If pictures appear among the lines below, leave them out while you return exactly the lines from the one with "[00:01:44.87 to 00:01:45.37]" through the one with "[00:01:50.37 to 00:01:50.87]".
╔══
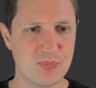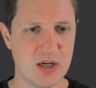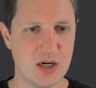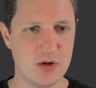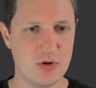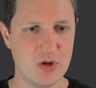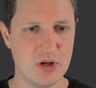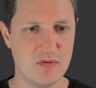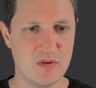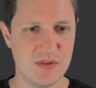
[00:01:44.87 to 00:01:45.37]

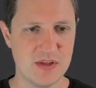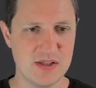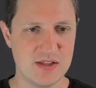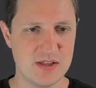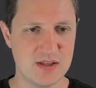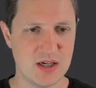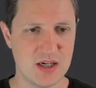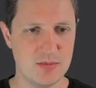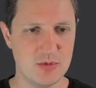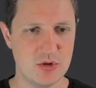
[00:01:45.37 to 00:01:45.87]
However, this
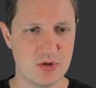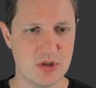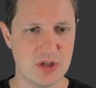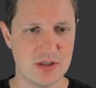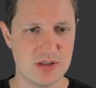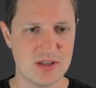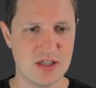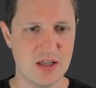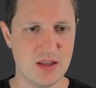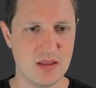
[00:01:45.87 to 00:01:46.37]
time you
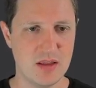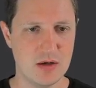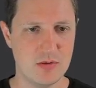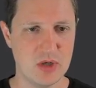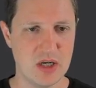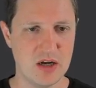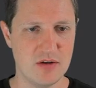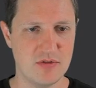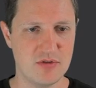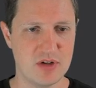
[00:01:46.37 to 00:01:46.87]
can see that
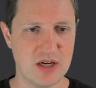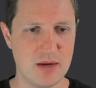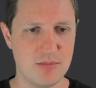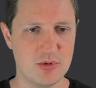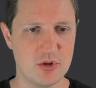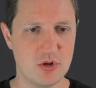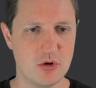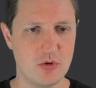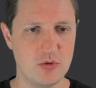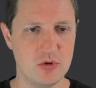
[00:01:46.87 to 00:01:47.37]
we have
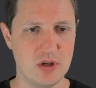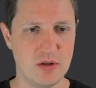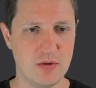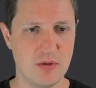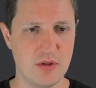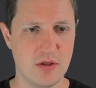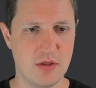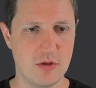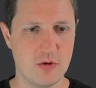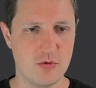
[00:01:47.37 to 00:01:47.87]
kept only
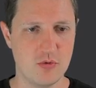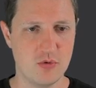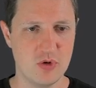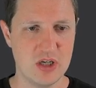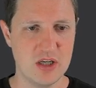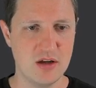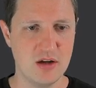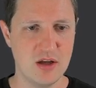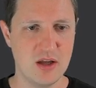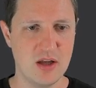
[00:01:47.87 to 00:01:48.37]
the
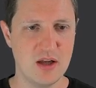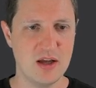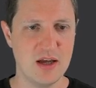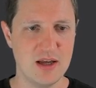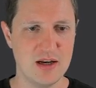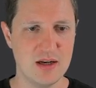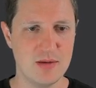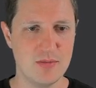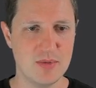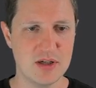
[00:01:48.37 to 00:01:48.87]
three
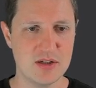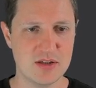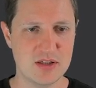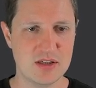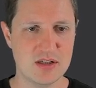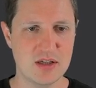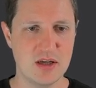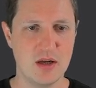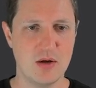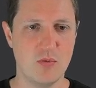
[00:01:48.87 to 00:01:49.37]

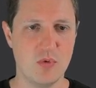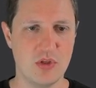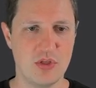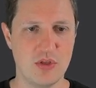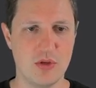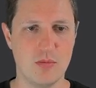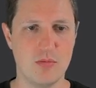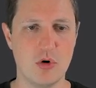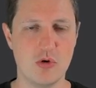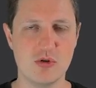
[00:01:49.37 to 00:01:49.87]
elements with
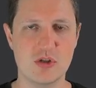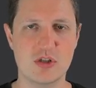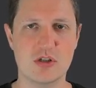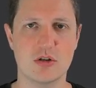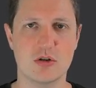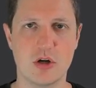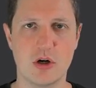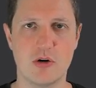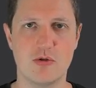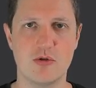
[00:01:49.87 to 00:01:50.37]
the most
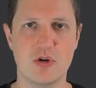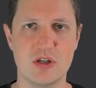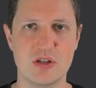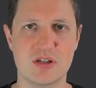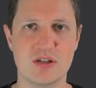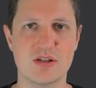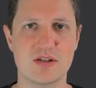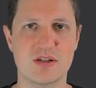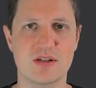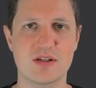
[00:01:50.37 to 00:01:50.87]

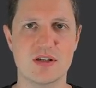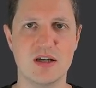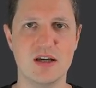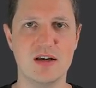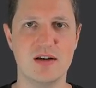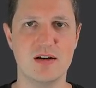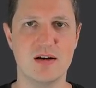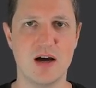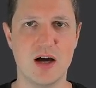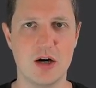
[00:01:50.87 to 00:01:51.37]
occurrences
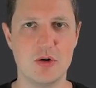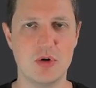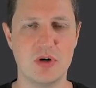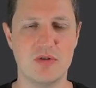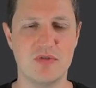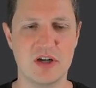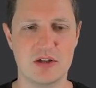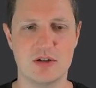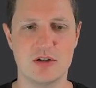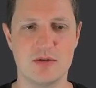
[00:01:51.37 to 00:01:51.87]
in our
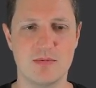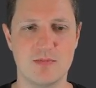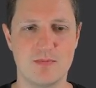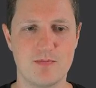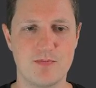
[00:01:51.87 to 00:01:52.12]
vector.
╚══
╔══
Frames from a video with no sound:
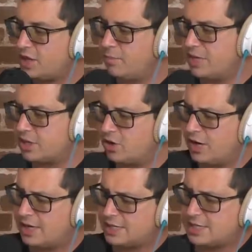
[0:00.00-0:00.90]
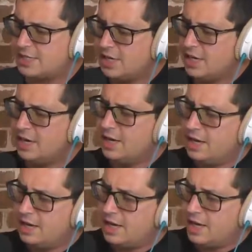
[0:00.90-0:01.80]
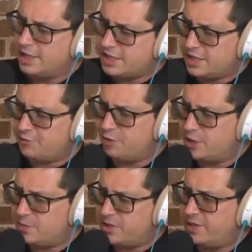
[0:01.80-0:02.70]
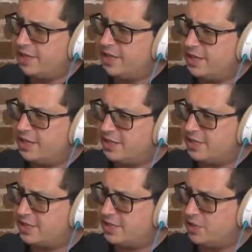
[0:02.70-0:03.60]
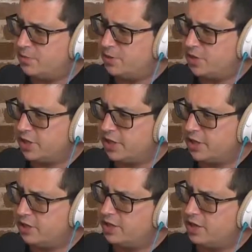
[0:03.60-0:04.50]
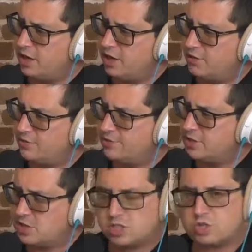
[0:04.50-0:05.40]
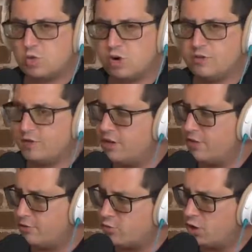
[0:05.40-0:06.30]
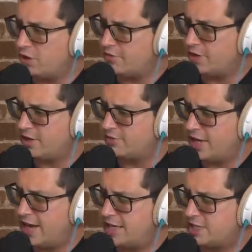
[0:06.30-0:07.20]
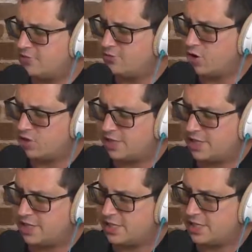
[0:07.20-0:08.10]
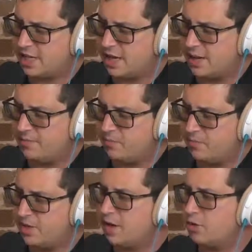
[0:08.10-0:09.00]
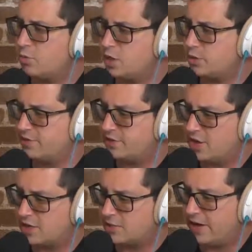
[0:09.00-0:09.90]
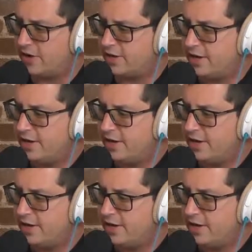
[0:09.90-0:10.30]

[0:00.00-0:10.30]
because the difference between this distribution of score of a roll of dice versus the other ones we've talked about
╚══
• [Response box]:
[00:01:44.87 to 00:01:45.37]

[00:01:45.37 to 00:01:45.87]
However, this
[00:01:45.87 to 00:01:46.37]
time you
[00:01:46.37 to 00:01:46.87]
can see that
[00:01:46.87 to 00:01:47.37]
we have
[00:01:47.37 to 00:01:47.87]
kept only
[00:01:47.87 to 00:01:48.37]
the
[00:01:48.37 to 00:01:48.87]
three
[00:01:48.87 to 00:01:49.37]

[00:01:49.37 to 00:01:49.87]
elements with
[00:01:49.87 to 00:01:50.37]
the most
[00:01:50.37 to 00:01:50.87]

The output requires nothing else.